## EXERCISE PROMPT
When you reach the line holding "[4.00-5.00s]", please begin to restate the lines word for word and continue through the last one in the material, excluding pictures.

-------- SUPPLIED RECORDS --------

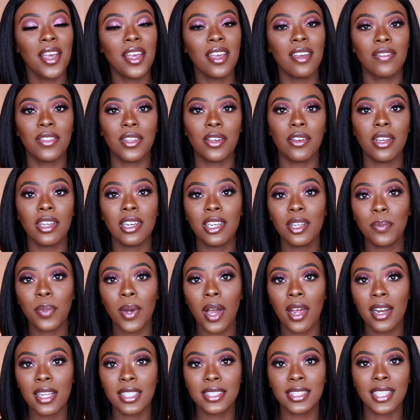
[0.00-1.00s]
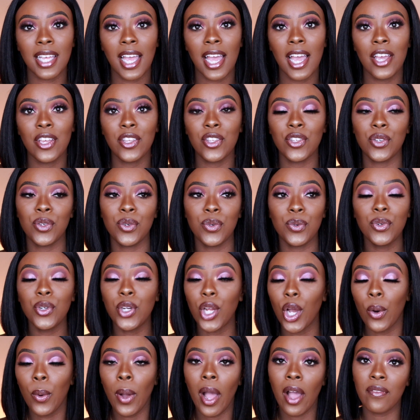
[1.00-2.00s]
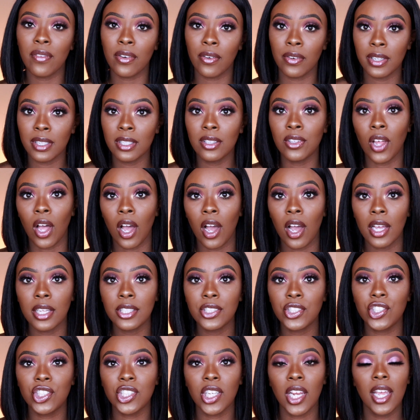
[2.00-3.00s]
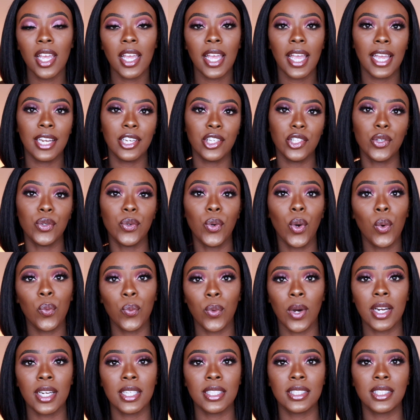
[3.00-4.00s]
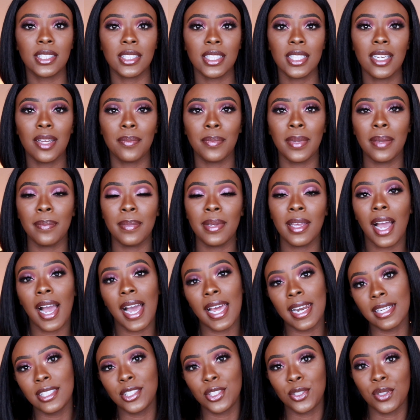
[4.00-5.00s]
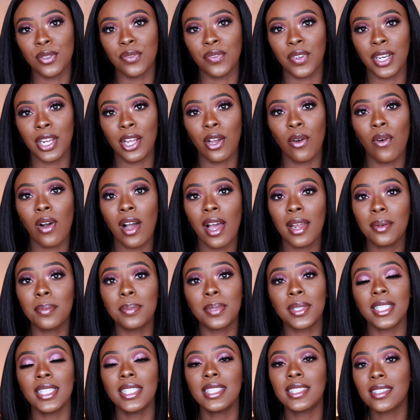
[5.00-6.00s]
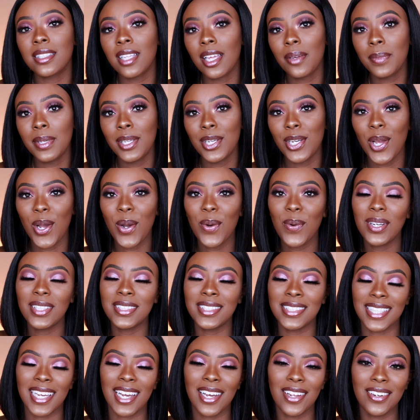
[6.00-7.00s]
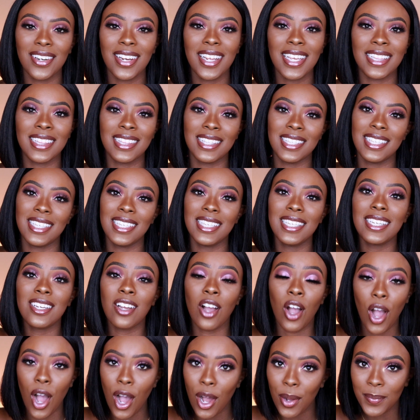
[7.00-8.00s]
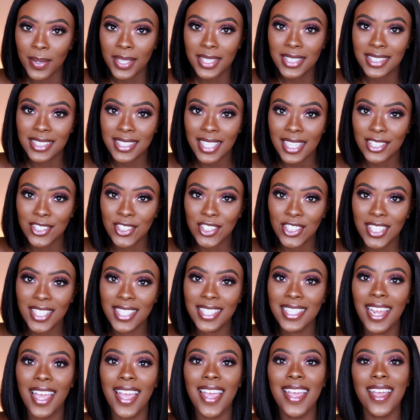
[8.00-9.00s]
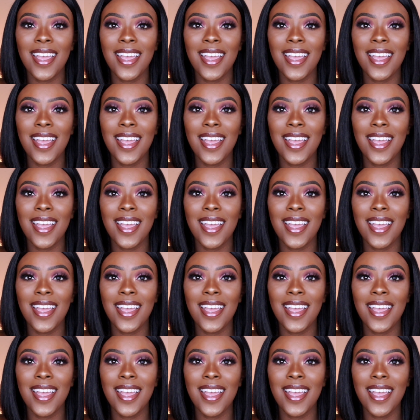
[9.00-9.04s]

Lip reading: If there are any products that you know have already launched and you want to see and maybe I didn't do a video on, please let me know down in the comment section.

--------

## SOLVED EXERCISE
[4.00-5.00s]
[5.00-6.00s]
[6.00-7.00s]
[7.00-8.00s]
[8.00-9.00s]
[9.00-9.04s]

Lip reading: If there are any products that you know have already launched and you want to see and maybe I didn't do a video on, please let me know down in the comment section.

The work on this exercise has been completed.